1. Keep your systems patched and up to date.

Keeping systems fully up to date—including the operating system, web browsers, browser plugins, media players, PDF readers and other applications—can be a tedious, annoying and time-consuming ongoing task. Unfortunately, hackers are counting on most people to fall far short of what’s needed to keep their systems up to date.

2. Standardize your web software.

If you’ve just read point number 1, you’re probably still thinking that keeping systems fully patched and up to date is an onerous task. What makes this worse is if you don’t know what software is running on your network or you have a variety of individuals using different browsers, plugins and media players.

3. Secure your browsers.

You must familiarize yourself with the plethora of security, privacy and content settings that all browsers have in order to understand the tradeoffs. Some security settings will merely increase the level of prompting—annoying users without adding any tangible security—while others can be important to limiting exploits and threats.

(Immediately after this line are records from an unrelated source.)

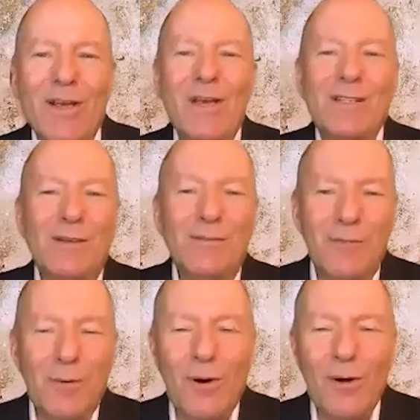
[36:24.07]
So if
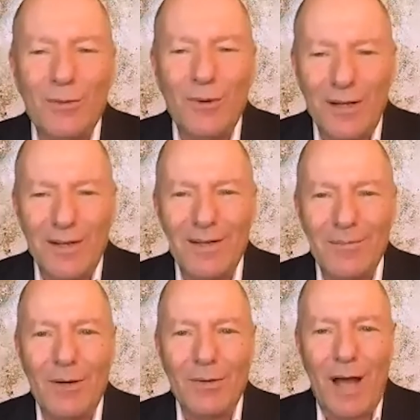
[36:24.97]
you want to learn
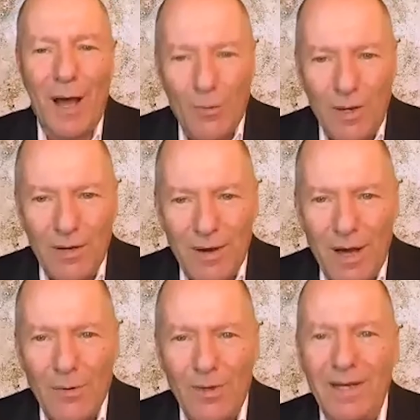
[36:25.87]
about how
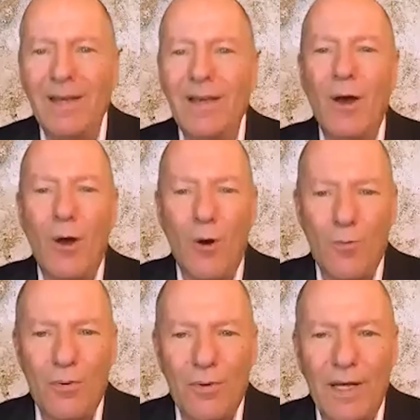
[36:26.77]
we
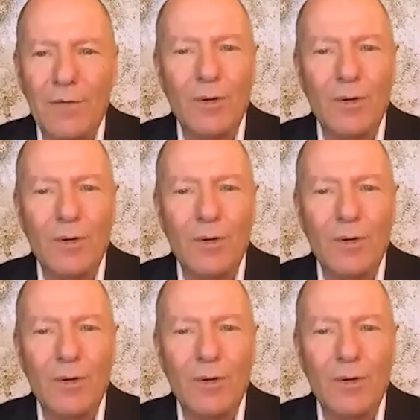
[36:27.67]
operate,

4. Enforce a strong password policy.

The purpose of a password policy should be obvious: If you don’t want everyone to have access to something, you set up passwords to permit access only to authorized users. The purpose of an effective password policy is to keep passwords from being easily guessed or cracked by hackers. Despite this enormous vulnerability in every system, many organizations fail to take this threat seriously.

5. Use an effective web security solution.

A proper web security solution is a vital component of an overall strategy for safeguarding your organization from modern web threats. It will reduce your threat exposure by limiting users’ surfing activity to website categories relevant to their work, or at least help them avoid the dirty dozen categories (adult, gambling, etc.) that are a breeding ground for malware. It will also protect you from trusted sites that you visit daily that may become hijacked at any time to silently spread malware to unsuspecting visitors. Finally, it will also help protect your internet resources from abuse as a result of the exchange of illegal content or bandwidth-sapping streaming media.